■ Saved entries:
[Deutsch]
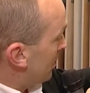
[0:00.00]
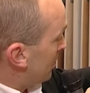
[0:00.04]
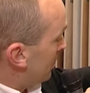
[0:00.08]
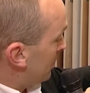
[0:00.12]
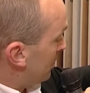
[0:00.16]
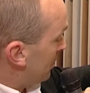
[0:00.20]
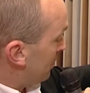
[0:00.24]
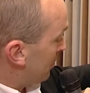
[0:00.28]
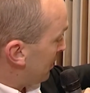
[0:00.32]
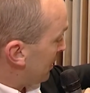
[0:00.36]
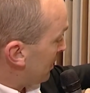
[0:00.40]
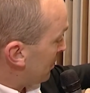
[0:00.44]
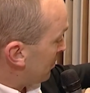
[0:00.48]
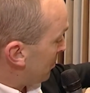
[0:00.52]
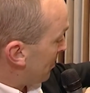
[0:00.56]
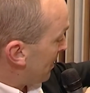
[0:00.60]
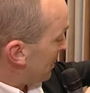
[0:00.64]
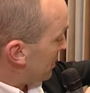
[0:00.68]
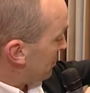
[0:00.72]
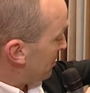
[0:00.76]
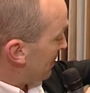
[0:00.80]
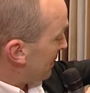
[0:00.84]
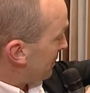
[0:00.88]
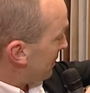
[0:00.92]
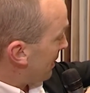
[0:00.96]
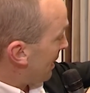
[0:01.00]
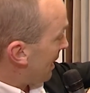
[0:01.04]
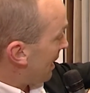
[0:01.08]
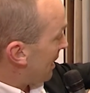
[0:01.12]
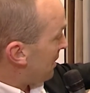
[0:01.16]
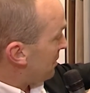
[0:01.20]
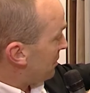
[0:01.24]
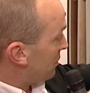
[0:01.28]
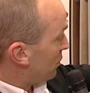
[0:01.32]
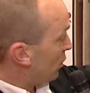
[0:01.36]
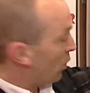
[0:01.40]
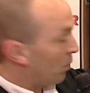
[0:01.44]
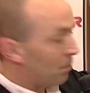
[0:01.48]
Sie bringen zum Beispiel eine
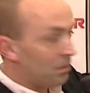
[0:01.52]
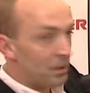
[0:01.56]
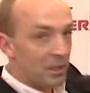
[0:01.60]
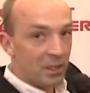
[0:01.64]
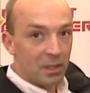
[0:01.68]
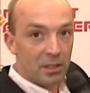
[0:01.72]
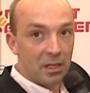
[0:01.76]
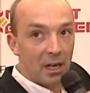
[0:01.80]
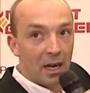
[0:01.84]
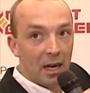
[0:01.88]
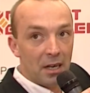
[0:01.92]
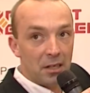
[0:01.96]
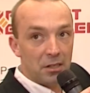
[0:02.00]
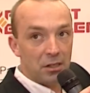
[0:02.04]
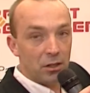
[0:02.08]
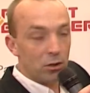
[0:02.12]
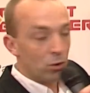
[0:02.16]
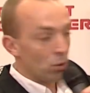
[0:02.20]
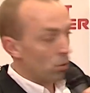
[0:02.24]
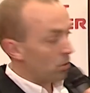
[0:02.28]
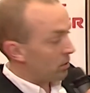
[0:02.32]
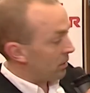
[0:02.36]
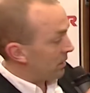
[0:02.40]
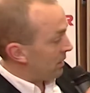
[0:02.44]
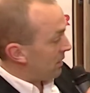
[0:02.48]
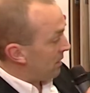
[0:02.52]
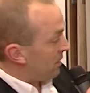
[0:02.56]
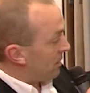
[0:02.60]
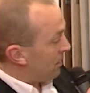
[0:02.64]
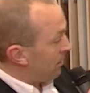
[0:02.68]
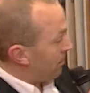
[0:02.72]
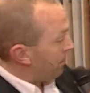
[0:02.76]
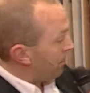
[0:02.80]
Eiche-Optik in eine Eiche dunkel.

■ REQUIRED WORK: Each entry above should be printed exactly, and any picture in it left out.

■ TASK RESULT:
[Deutsch]
[0:00.00]
[0:00.04]
[0:00.08]
[0:00.12]
[0:00.16]
[0:00.20]
[0:00.24]
[0:00.28]
[0:00.32]
[0:00.36]
[0:00.40]
[0:00.44]
[0:00.48]
[0:00.52]
[0:00.56]
[0:00.60]
[0:00.64]
[0:00.68]
[0:00.72]
[0:00.76]
[0:00.80]
[0:00.84]
[0:00.88]
[0:00.92]
[0:00.96]
[0:01.00]
[0:01.04]
[0:01.08]
[0:01.12]
[0:01.16]
[0:01.20]
[0:01.24]
[0:01.28]
[0:01.32]
[0:01.36]
[0:01.40]
[0:01.44]
[0:01.48]
Sie bringen zum Beispiel eine
[0:01.52]
[0:01.56]
[0:01.60]
[0:01.64]
[0:01.68]
[0:01.72]
[0:01.76]
[0:01.80]
[0:01.84]
[0:01.88]
[0:01.92]
[0:01.96]
[0:02.00]
[0:02.04]
[0:02.08]
[0:02.12]
[0:02.16]
[0:02.20]
[0:02.24]
[0:02.28]
[0:02.32]
[0:02.36]
[0:02.40]
[0:02.44]
[0:02.48]
[0:02.52]
[0:02.56]
[0:02.60]
[0:02.64]
[0:02.68]
[0:02.72]
[0:02.76]
[0:02.80]
Eiche-Optik in eine Eiche dunkel.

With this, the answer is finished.